Stored data entries –
═══
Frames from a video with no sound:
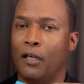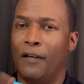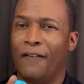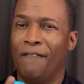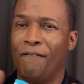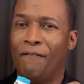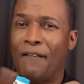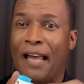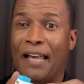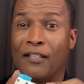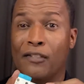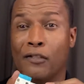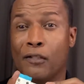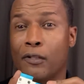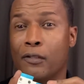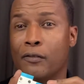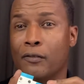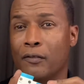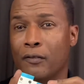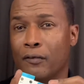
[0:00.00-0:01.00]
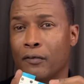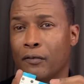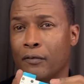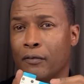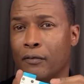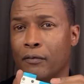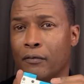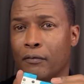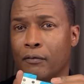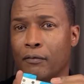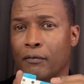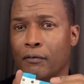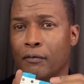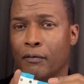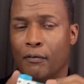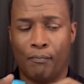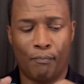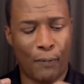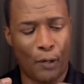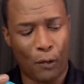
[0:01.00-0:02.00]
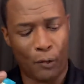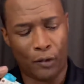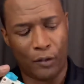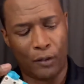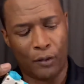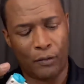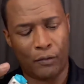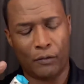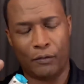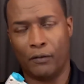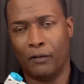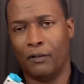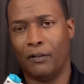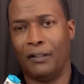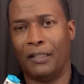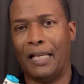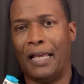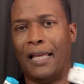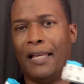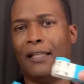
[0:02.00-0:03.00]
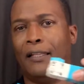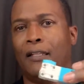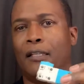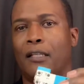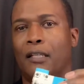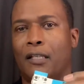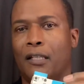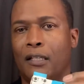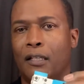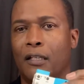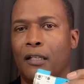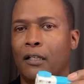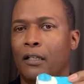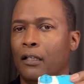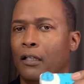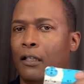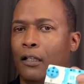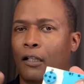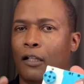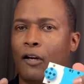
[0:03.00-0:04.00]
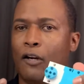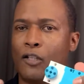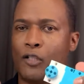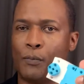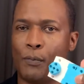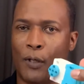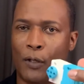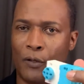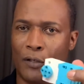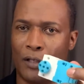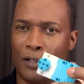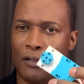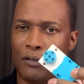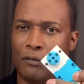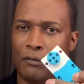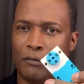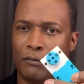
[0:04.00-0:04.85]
Faster motor than the large motor.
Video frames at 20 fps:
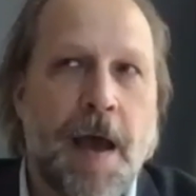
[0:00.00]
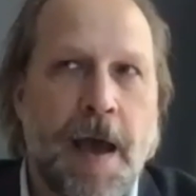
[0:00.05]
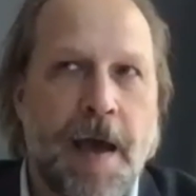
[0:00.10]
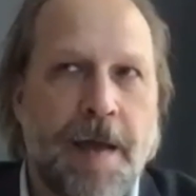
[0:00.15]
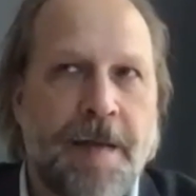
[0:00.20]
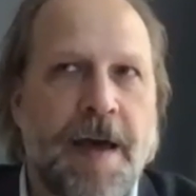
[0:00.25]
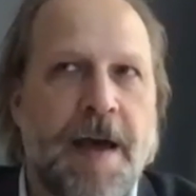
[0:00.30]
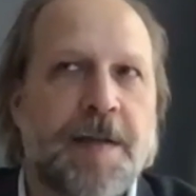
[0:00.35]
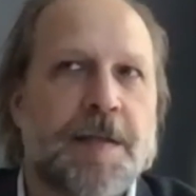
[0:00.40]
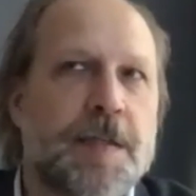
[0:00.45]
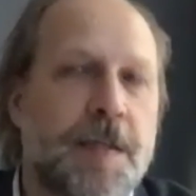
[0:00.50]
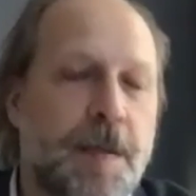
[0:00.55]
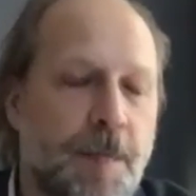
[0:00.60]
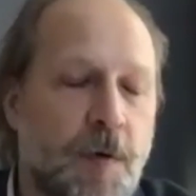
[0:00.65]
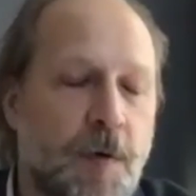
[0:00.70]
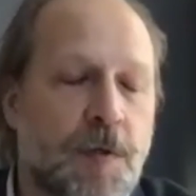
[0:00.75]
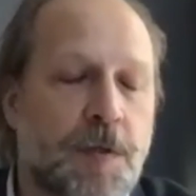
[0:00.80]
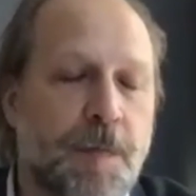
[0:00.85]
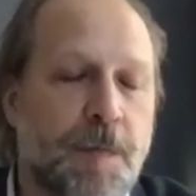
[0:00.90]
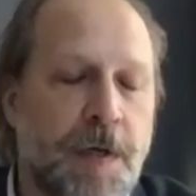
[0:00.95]
And that's the
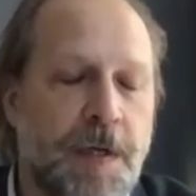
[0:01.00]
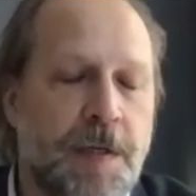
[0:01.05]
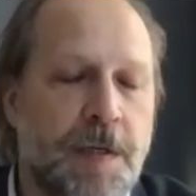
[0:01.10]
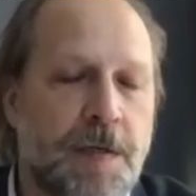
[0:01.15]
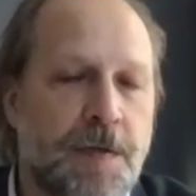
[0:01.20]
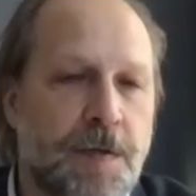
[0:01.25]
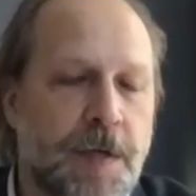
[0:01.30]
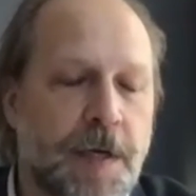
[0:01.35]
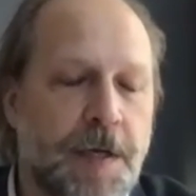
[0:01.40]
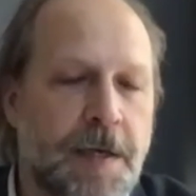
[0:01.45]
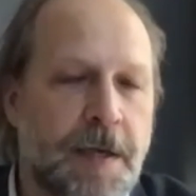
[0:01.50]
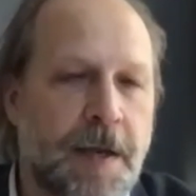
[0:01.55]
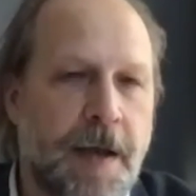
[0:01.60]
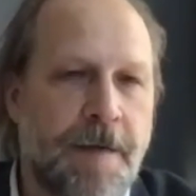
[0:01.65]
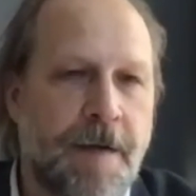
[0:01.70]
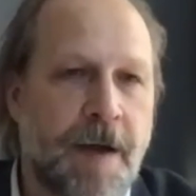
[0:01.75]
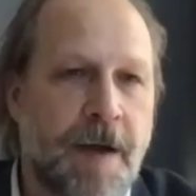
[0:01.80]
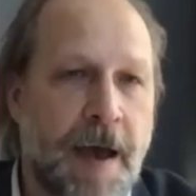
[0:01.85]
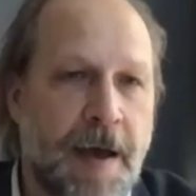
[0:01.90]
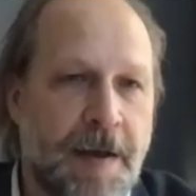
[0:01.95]
most recent drink that
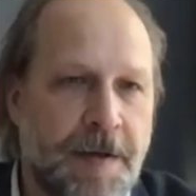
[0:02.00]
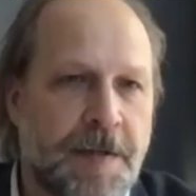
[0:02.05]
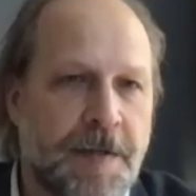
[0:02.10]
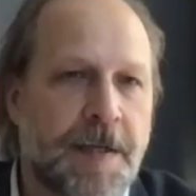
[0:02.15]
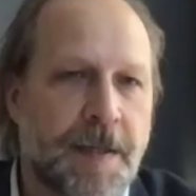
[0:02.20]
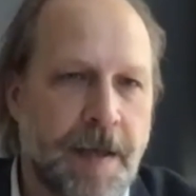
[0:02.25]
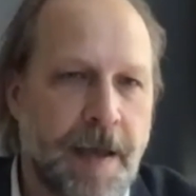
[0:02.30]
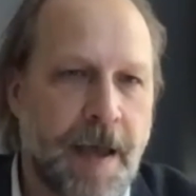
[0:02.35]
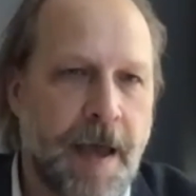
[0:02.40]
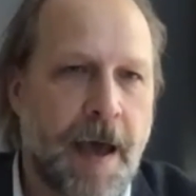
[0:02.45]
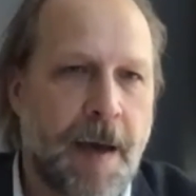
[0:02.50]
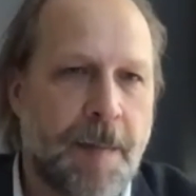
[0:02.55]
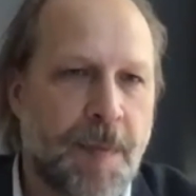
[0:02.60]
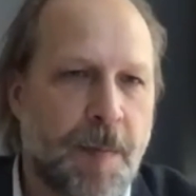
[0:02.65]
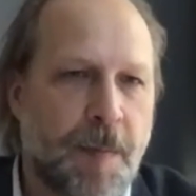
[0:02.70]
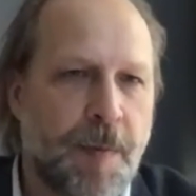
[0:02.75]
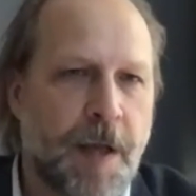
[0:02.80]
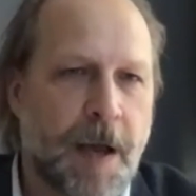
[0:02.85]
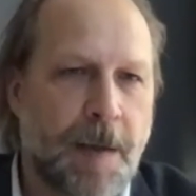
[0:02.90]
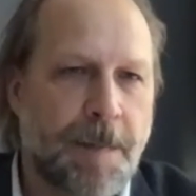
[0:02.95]
I've added to the app,
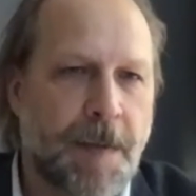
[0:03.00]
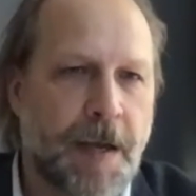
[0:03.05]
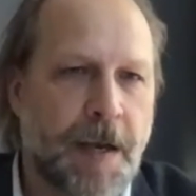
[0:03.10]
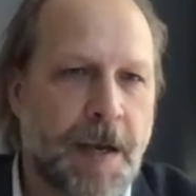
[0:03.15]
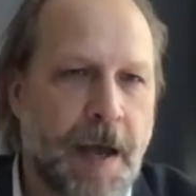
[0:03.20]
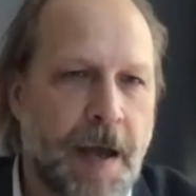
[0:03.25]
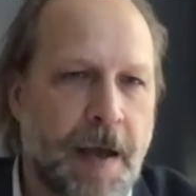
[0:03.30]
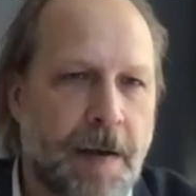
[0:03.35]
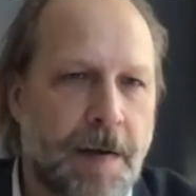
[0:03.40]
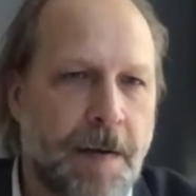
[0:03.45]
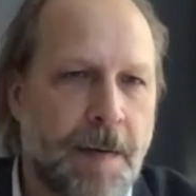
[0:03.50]
the Black Manhattan.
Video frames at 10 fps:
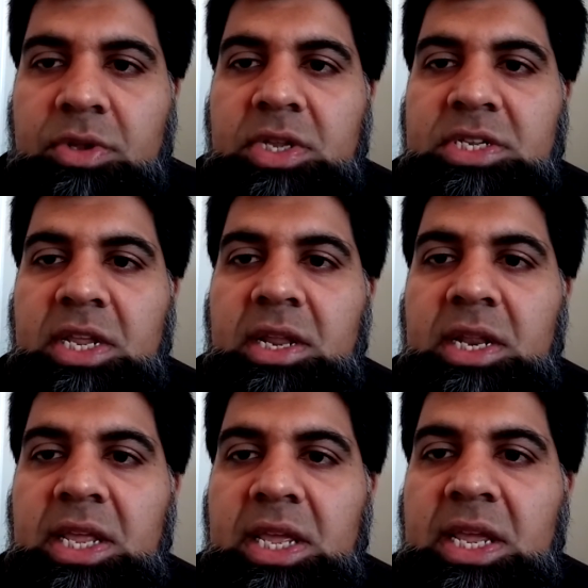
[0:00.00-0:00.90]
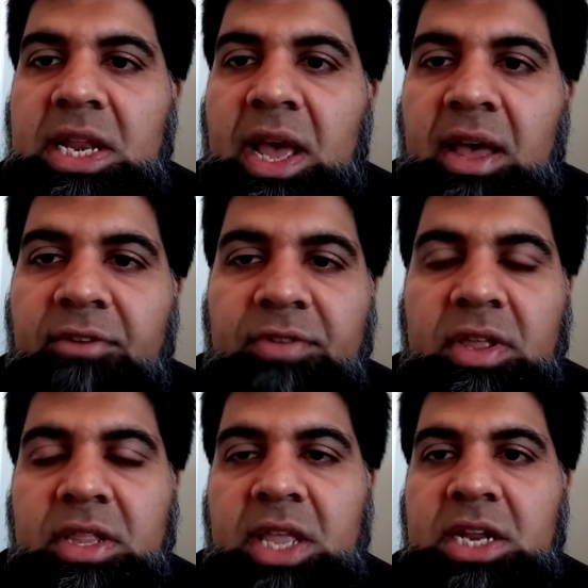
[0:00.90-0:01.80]
So you say
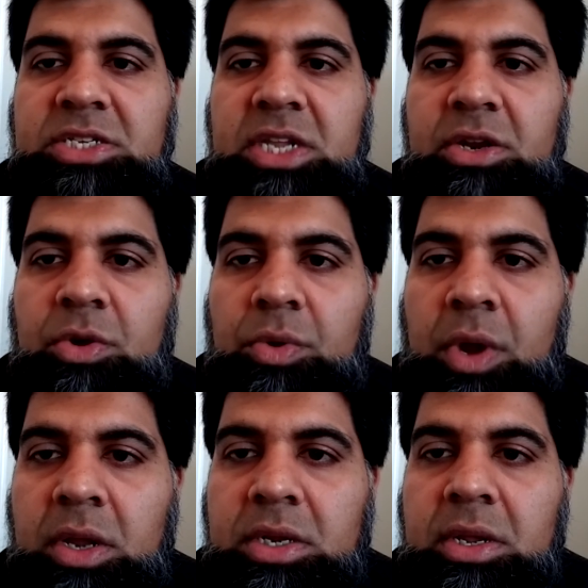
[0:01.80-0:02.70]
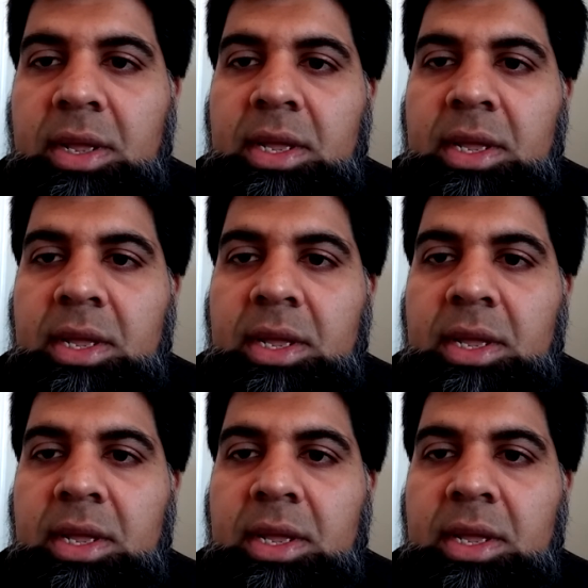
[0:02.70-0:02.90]
li'ilafi, that is incorrect.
═══
Activity – Print the records above verbatim, minus any pictures.

Answer for this exercise –
Frames from a video with no sound:
[0:00.00-0:01.00]
[0:01.00-0:02.00]
[0:02.00-0:03.00]
[0:03.00-0:04.00]
[0:04.00-0:04.85]
Faster motor than the large motor.
Video frames at 20 fps:
[0:00.00]
[0:00.05]
[0:00.10]
[0:00.15]
[0:00.20]
[0:00.25]
[0:00.30]
[0:00.35]
[0:00.40]
[0:00.45]
[0:00.50]
[0:00.55]
[0:00.60]
[0:00.65]
[0:00.70]
[0:00.75]
[0:00.80]
[0:00.85]
[0:00.90]
[0:00.95]
And that's the
[0:01.00]
[0:01.05]
[0:01.10]
[0:01.15]
[0:01.20]
[0:01.25]
[0:01.30]
[0:01.35]
[0:01.40]
[0:01.45]
[0:01.50]
[0:01.55]
[0:01.60]
[0:01.65]
[0:01.70]
[0:01.75]
[0:01.80]
[0:01.85]
[0:01.90]
[0:01.95]
most recent drink that
[0:02.00]
[0:02.05]
[0:02.10]
[0:02.15]
[0:02.20]
[0:02.25]
[0:02.30]
[0:02.35]
[0:02.40]
[0:02.45]
[0:02.50]
[0:02.55]
[0:02.60]
[0:02.65]
[0:02.70]
[0:02.75]
[0:02.80]
[0:02.85]
[0:02.90]
[0:02.95]
I've added to the app,
[0:03.00]
[0:03.05]
[0:03.10]
[0:03.15]
[0:03.20]
[0:03.25]
[0:03.30]
[0:03.35]
[0:03.40]
[0:03.45]
[0:03.50]
the Black Manhattan.
Video frames at 10 fps:
[0:00.00-0:00.90]
[0:00.90-0:01.80]
So you say
[0:01.80-0:02.70]
[0:02.70-0:02.90]
li'ilafi, that is incorrect.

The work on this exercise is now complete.